Нет смысла пояснять, что Габби никак не может считаться моим другом.
– Тебе это действительно нужно.
Меня вновь поразила странная притягательность его личности. Неожиданно появилось желание довериться Габби, подчиниться этому волевому человеку, позволить ему полностью распоряжаться собой. Признаться начистоту и рассказать о своих страхах. Но что-то сопротивлялось во мне, и дело тут не в природной скрытности. Я словно знал: не стоит сообщать информацию, которая может быть использована против тебя.
– Вы, психотерапевты, считаете, будто все люди нуждаются в лечении, – попытался я свести разговор к шутке. Габби загадочно улыбнулся. Я же вдруг начал заикаться: – Не-не знаю. Есть вещи… со мной произошло… я поступил…
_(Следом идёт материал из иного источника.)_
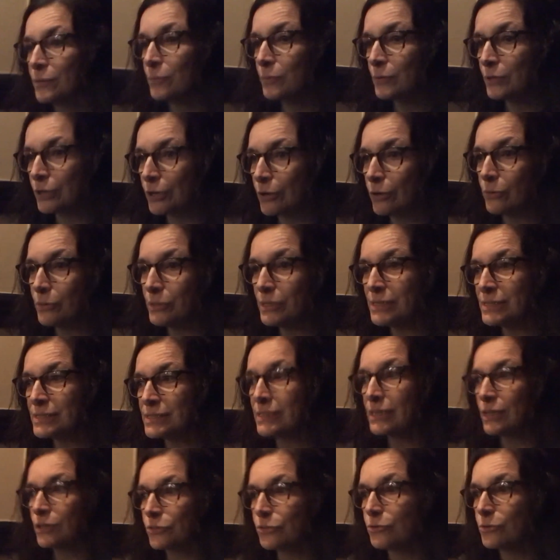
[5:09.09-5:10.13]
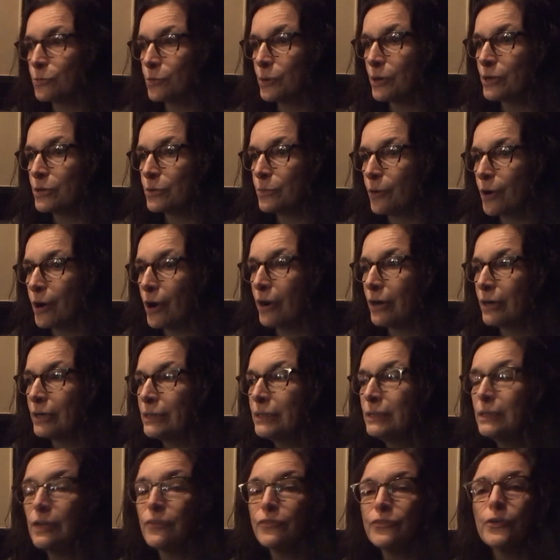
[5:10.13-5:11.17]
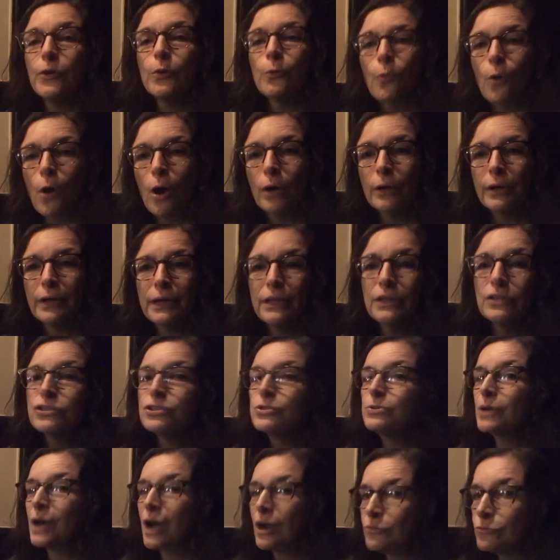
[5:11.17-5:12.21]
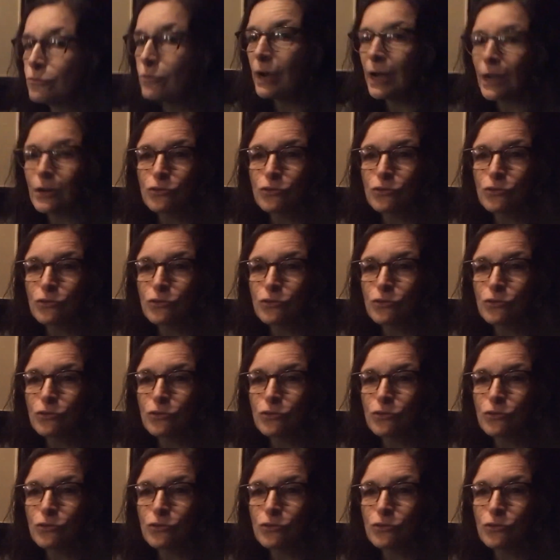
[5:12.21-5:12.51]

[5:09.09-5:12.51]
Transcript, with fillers: You know, needs to get through where you are. If you're walking, do not uh,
– Эй вы, оба, идите сюда! – раздался крик Доминика, прежде чем Габби успел отреагировать на мои слова.
Дом стоял в проеме между живыми изгородями, за которым открывалась довольно большая территория.
– Поговорим позже, – заключил Габби и потрусил по направлению к приятелю.
Активно перемещаясь, он не выглядел таким уж массивным: движения приобрели удивительную легкость. У меня неожиданно возникло желание обогнать доктора. Когда я поравнялся с ним, Габби иронически улыбнулся. Мы оказались на прямоугольной лужайке без всяких признаков растительности. И никаких магических знаков, требующих расшифровки.